* **Activity**:
Skip the images and print the listing exactly.

= = = =

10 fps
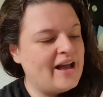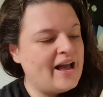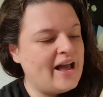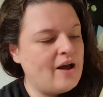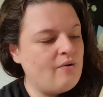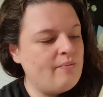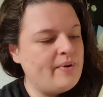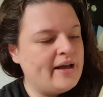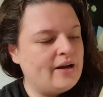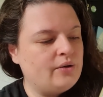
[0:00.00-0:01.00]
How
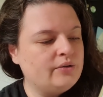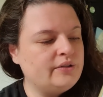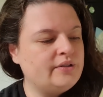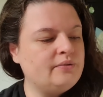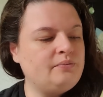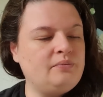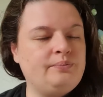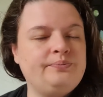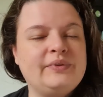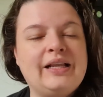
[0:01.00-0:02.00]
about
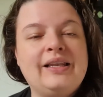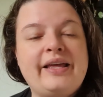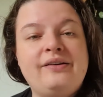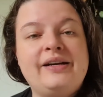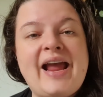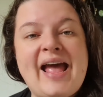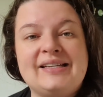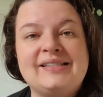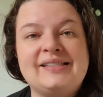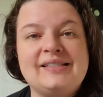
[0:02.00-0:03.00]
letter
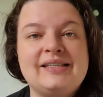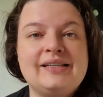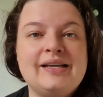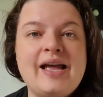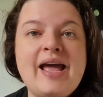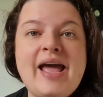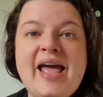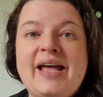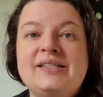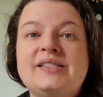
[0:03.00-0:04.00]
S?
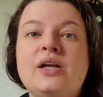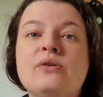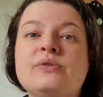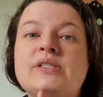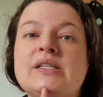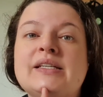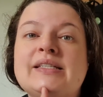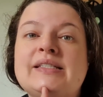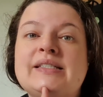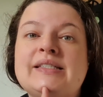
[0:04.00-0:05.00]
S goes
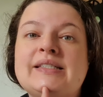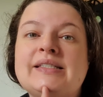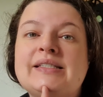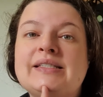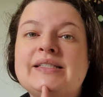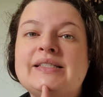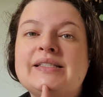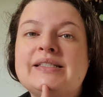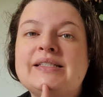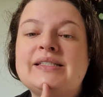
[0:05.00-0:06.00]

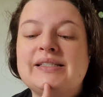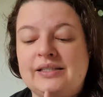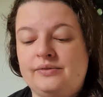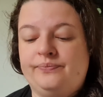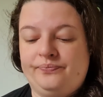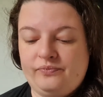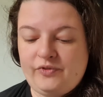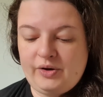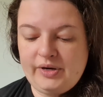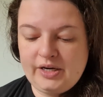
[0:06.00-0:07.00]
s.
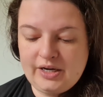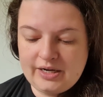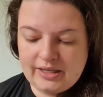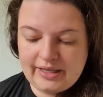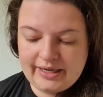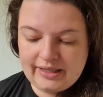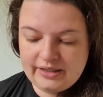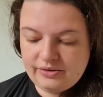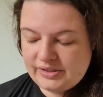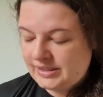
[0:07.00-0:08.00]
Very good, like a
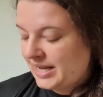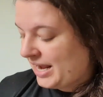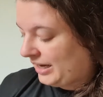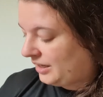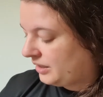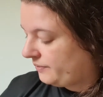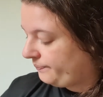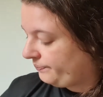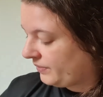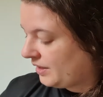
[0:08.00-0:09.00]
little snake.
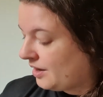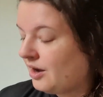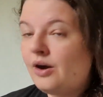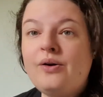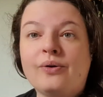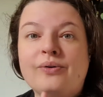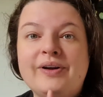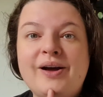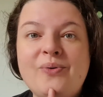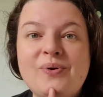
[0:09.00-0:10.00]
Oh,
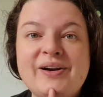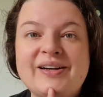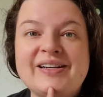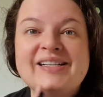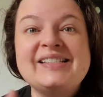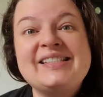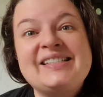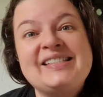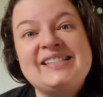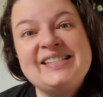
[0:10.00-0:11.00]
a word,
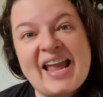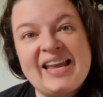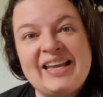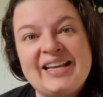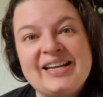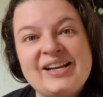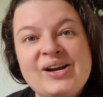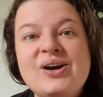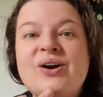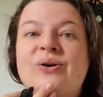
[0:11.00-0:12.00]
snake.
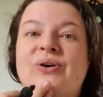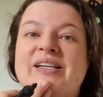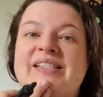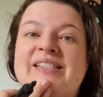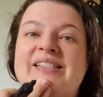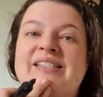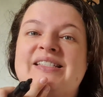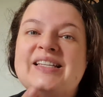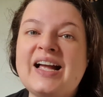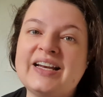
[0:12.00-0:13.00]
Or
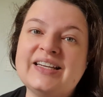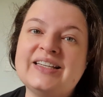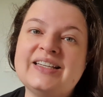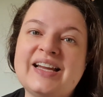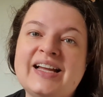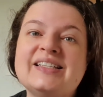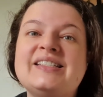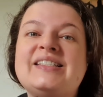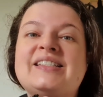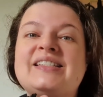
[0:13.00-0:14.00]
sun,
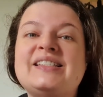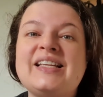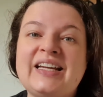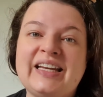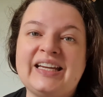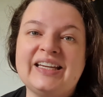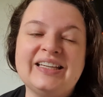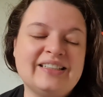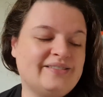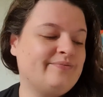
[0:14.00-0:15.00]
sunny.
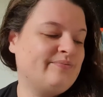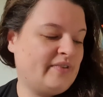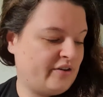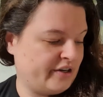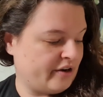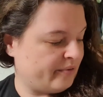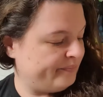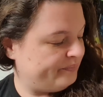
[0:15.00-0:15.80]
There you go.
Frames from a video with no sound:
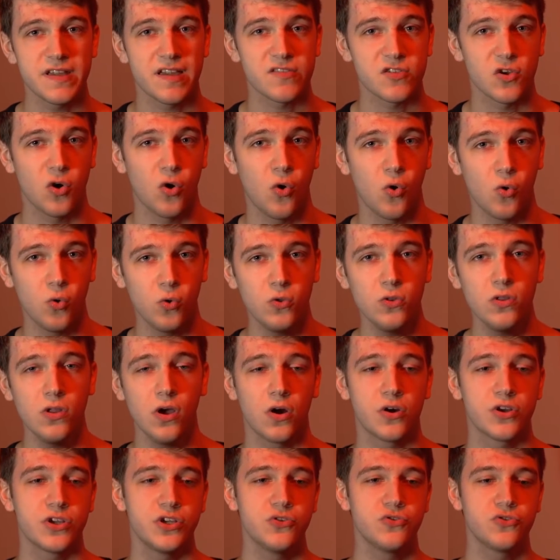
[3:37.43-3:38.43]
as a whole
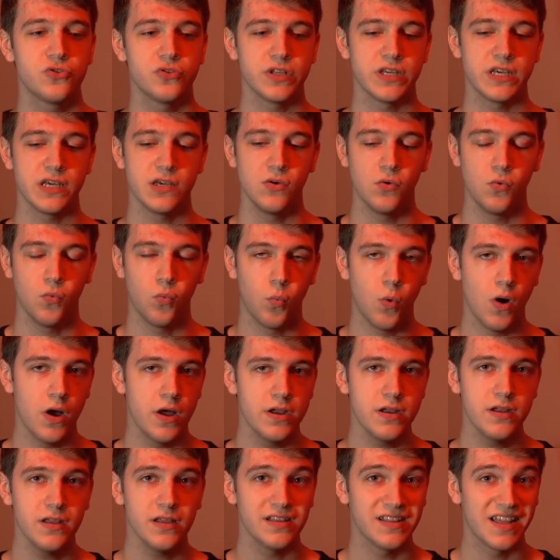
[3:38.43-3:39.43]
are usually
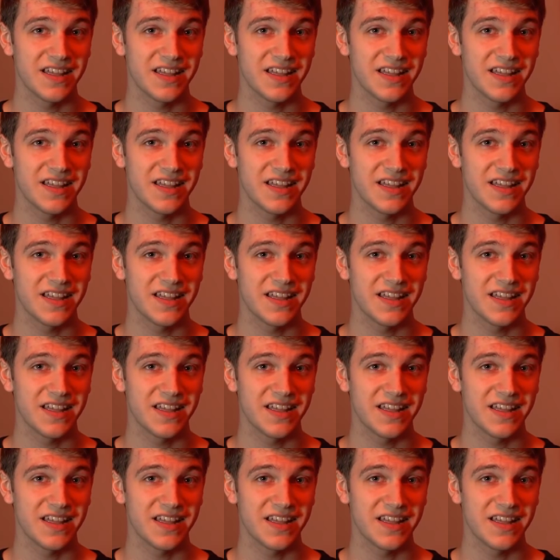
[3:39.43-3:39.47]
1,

= = = =

* **Reply**:
10 fps
[0:00.00-0:01.00]
How
[0:01.00-0:02.00]
about
[0:02.00-0:03.00]
letter
[0:03.00-0:04.00]
S?
[0:04.00-0:05.00]
S goes
[0:05.00-0:06.00]

[0:06.00-0:07.00]
s.
[0:07.00-0:08.00]
Very good, like a
[0:08.00-0:09.00]
little snake.
[0:09.00-0:10.00]
Oh,
[0:10.00-0:11.00]
a word,
[0:11.00-0:12.00]
snake.
[0:12.00-0:13.00]
Or
[0:13.00-0:14.00]
sun,
[0:14.00-0:15.00]
sunny.
[0:15.00-0:15.80]
There you go.
Frames from a video with no sound:
[3:37.43-3:38.43]
as a whole
[3:38.43-3:39.43]
are usually
[3:39.43-3:39.47]
1,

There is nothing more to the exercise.